» GOAL OF THE EXERCISE
Each record, minus any picture, should be returned exactly as written.

━━ EXTRACTED MATERIAL ━━

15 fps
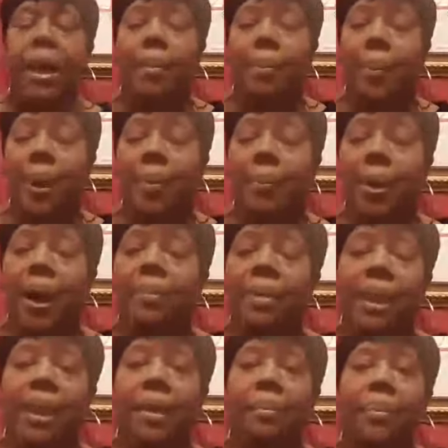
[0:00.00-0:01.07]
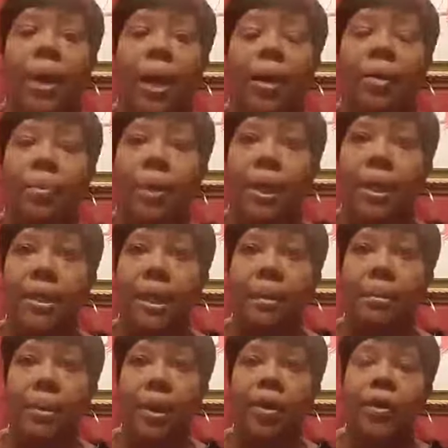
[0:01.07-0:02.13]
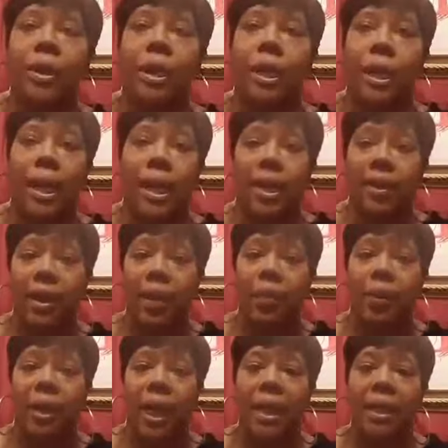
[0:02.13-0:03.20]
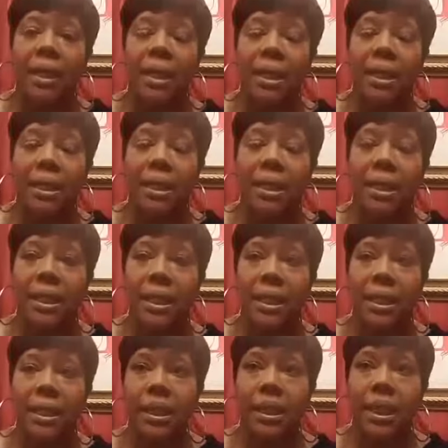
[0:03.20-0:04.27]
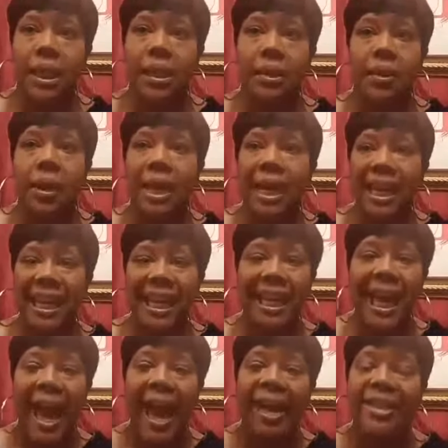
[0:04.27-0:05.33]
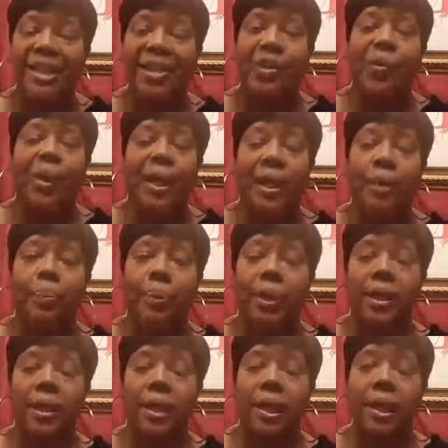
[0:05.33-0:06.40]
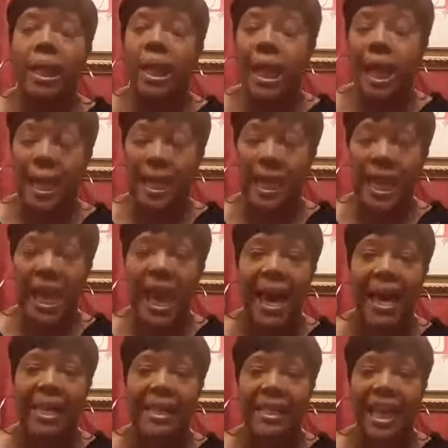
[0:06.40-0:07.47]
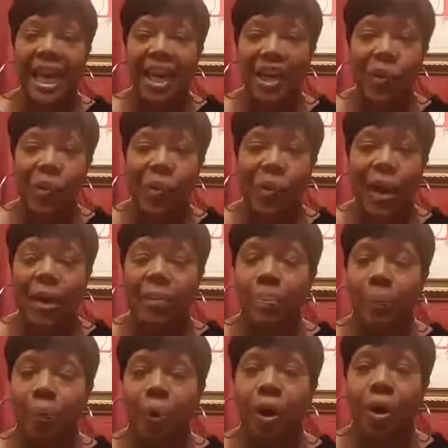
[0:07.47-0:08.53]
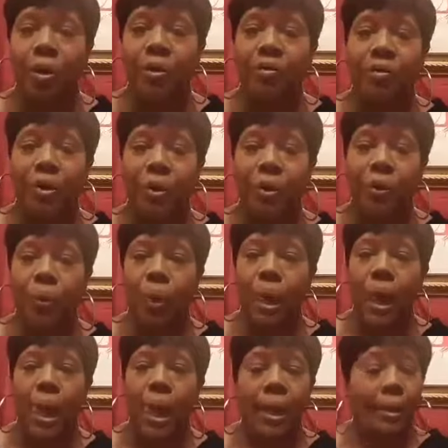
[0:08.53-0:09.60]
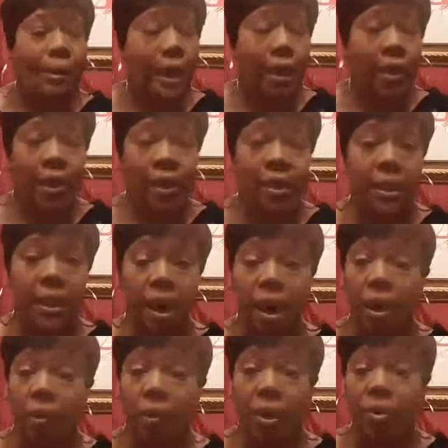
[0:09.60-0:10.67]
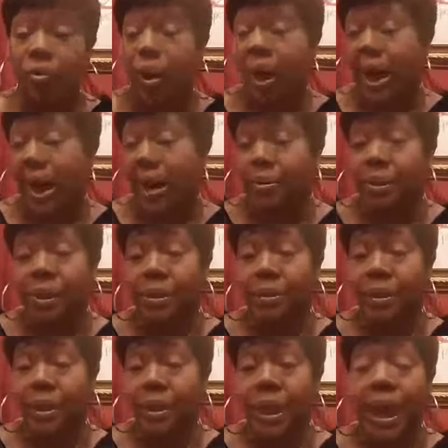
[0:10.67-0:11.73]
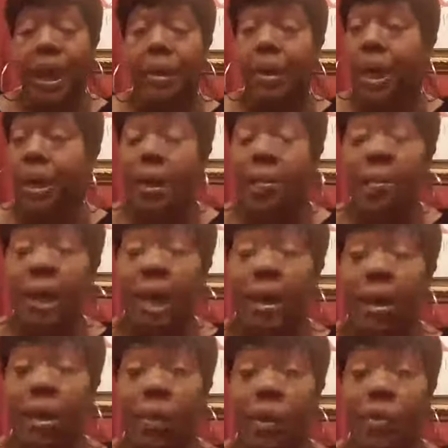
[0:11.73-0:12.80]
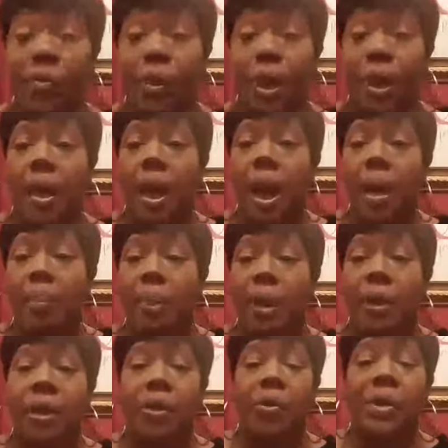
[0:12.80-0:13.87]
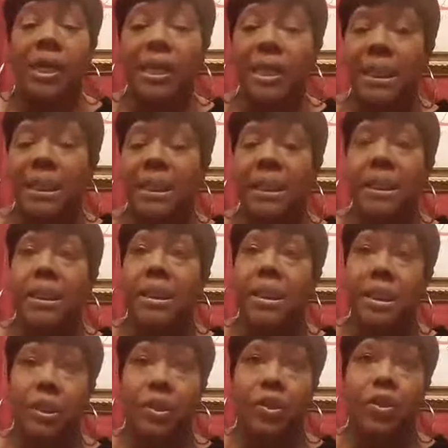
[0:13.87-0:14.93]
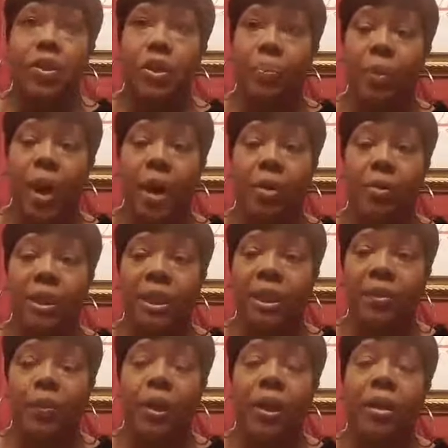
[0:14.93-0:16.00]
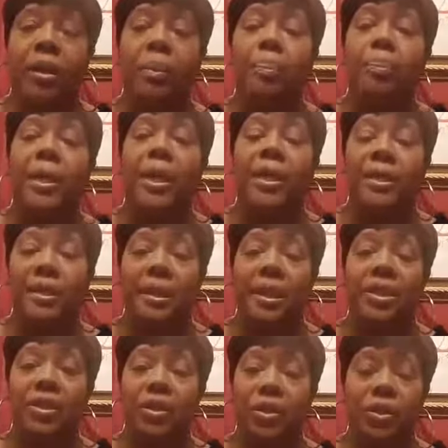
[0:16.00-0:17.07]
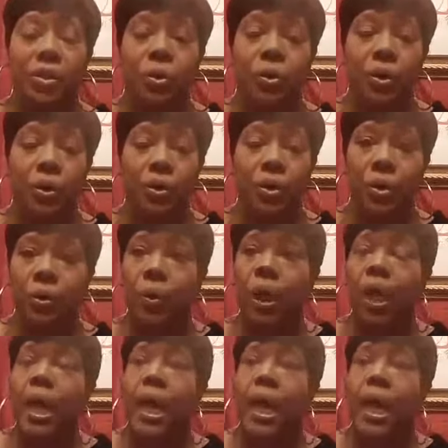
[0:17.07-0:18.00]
But I'm getting better because I'm learning that when I listen to Gil, he has a great opinion and he has a great point of view. Now, is he always right? Absolutely not. And I'm not always right. But learning to listen to your spouse is one of the biggest things that you can do.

━━━

» WRITTEN ANSWER
15 fps
[0:00.00-0:01.07]
[0:01.07-0:02.13]
[0:02.13-0:03.20]
[0:03.20-0:04.27]
[0:04.27-0:05.33]
[0:05.33-0:06.40]
[0:06.40-0:07.47]
[0:07.47-0:08.53]
[0:08.53-0:09.60]
[0:09.60-0:10.67]
[0:10.67-0:11.73]
[0:11.73-0:12.80]
[0:12.80-0:13.87]
[0:13.87-0:14.93]
[0:14.93-0:16.00]
[0:16.00-0:17.07]
[0:17.07-0:18.00]
But I'm getting better because I'm learning that when I listen to Gil, he has a great opinion and he has a great point of view. Now, is he always right? Absolutely not. And I'm not always right. But learning to listen to your spouse is one of the biggest things that you can do.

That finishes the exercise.